Ariadne hopes that the film can be useful in educating people. “The people in northern Uganda who lived through the conflict obviously know what has happened to people in the bush, what they were put through, what they were made to do, because they talk about it – they talk to their children, to their neighbours. People were sensitised about this, but at the same time there’s also a taboo on these personal stories or who did what exactly or how people are doing now, like what I said about trauma. This is not something people are used to talking about. So the film can play a role in opening this discussion and it shouldn’t be done, maybe, in a very public way, but it’s possible that it can help people to understand that even after so many years it’s still an issue that people face every day. People still face challenges, the people who went into the LRA, like our main character, and also of course the people around him. In the scene with his family you can see that there’s a lot of pain and there’s a distance between them.

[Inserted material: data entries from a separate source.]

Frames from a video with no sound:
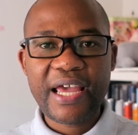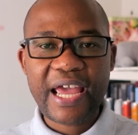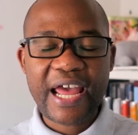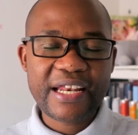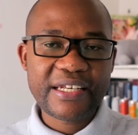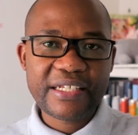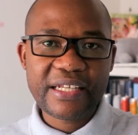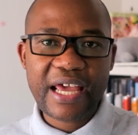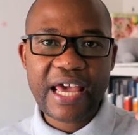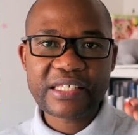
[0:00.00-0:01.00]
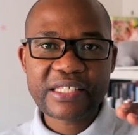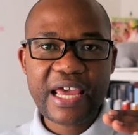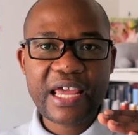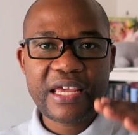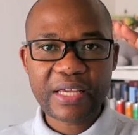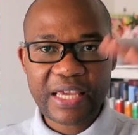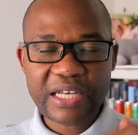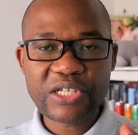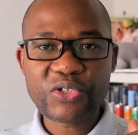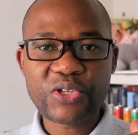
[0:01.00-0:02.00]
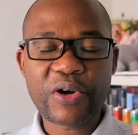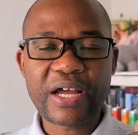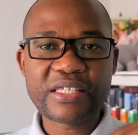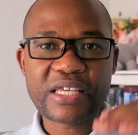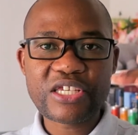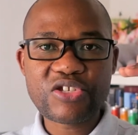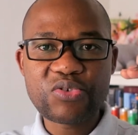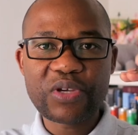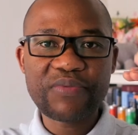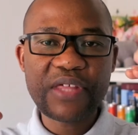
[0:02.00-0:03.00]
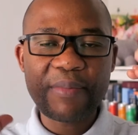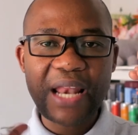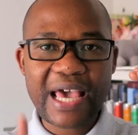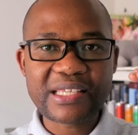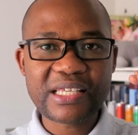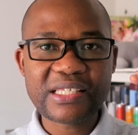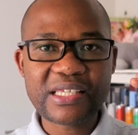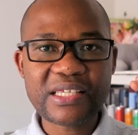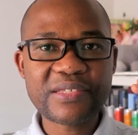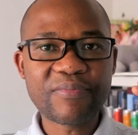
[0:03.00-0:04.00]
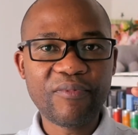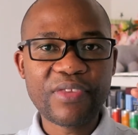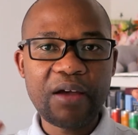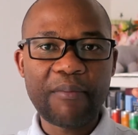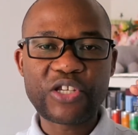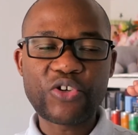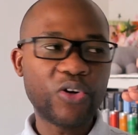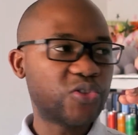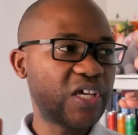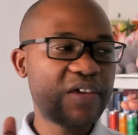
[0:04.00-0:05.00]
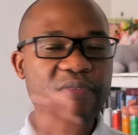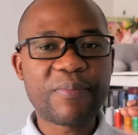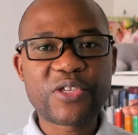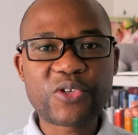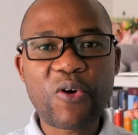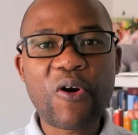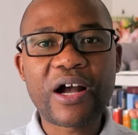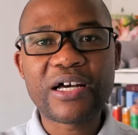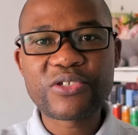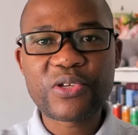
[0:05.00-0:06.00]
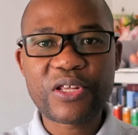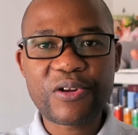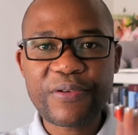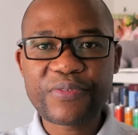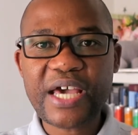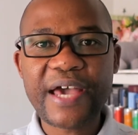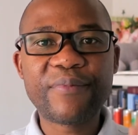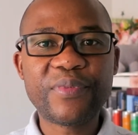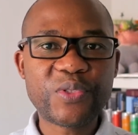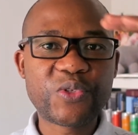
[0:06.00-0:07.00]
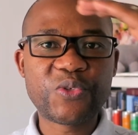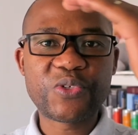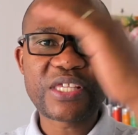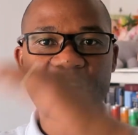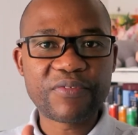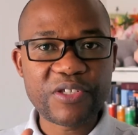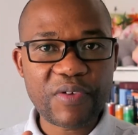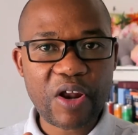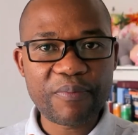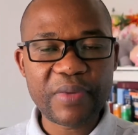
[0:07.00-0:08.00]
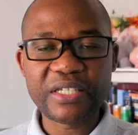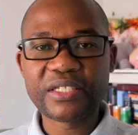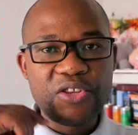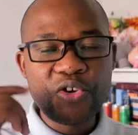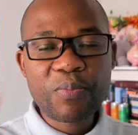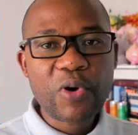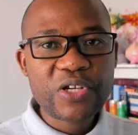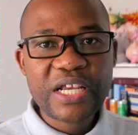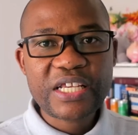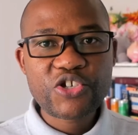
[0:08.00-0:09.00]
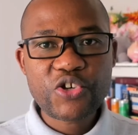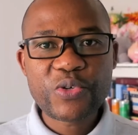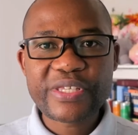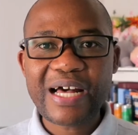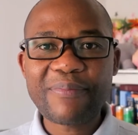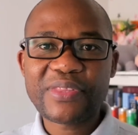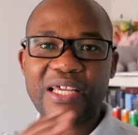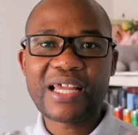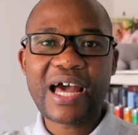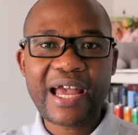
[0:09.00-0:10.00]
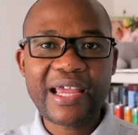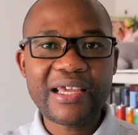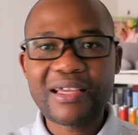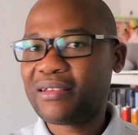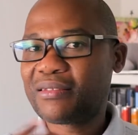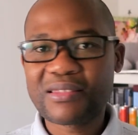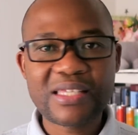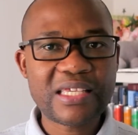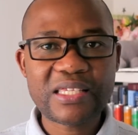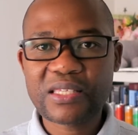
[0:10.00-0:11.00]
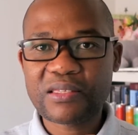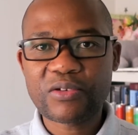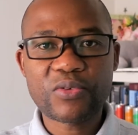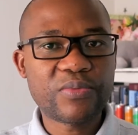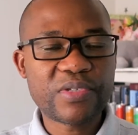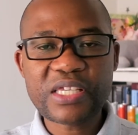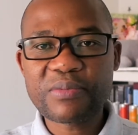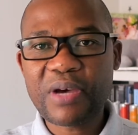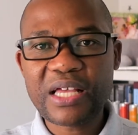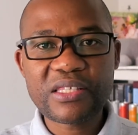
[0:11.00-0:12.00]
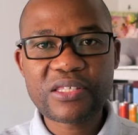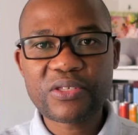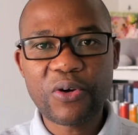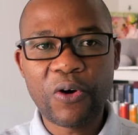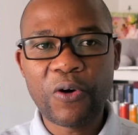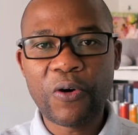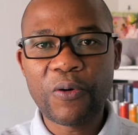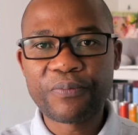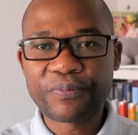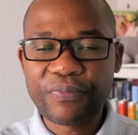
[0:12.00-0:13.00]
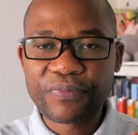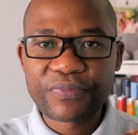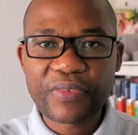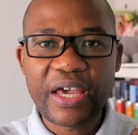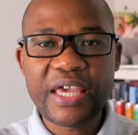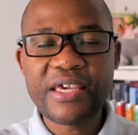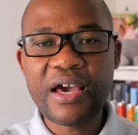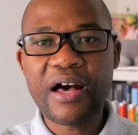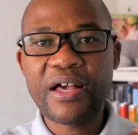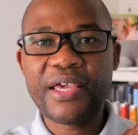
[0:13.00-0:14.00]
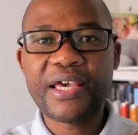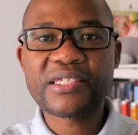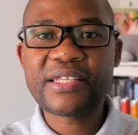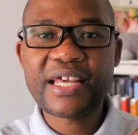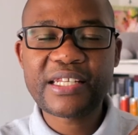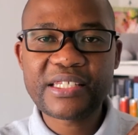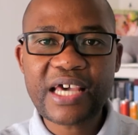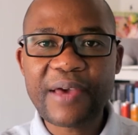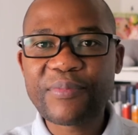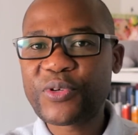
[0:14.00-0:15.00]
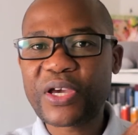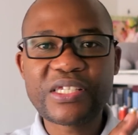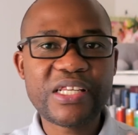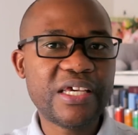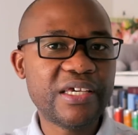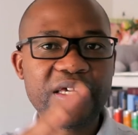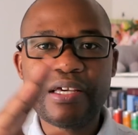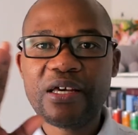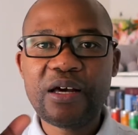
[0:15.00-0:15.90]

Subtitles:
and as they get into the organization, you give them licenses, but you also give them a scorecard so they don't have time to do self-development. New project shows up, the guy, six months or a year, he hasn't had the time to actually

“That’s in northern Uganda. I think in the rest of Uganda it can also be a tool to create understanding or even raise awareness about what has happened in the north, because the way it was written about in the media, it was presented in a very limited way, not so much showing different sides to the conflict. The rebels were the rebels, framed as evil people, crazy people, and even now we see that many people in Kampala don’t really know what the situation is like now in the north, although there hasn’t been war for ten years.”

No Place For A Rebel will be screening at This Human World film festival in Vienna in early December, and will be on theatrical release in the Netherlands from 9 November.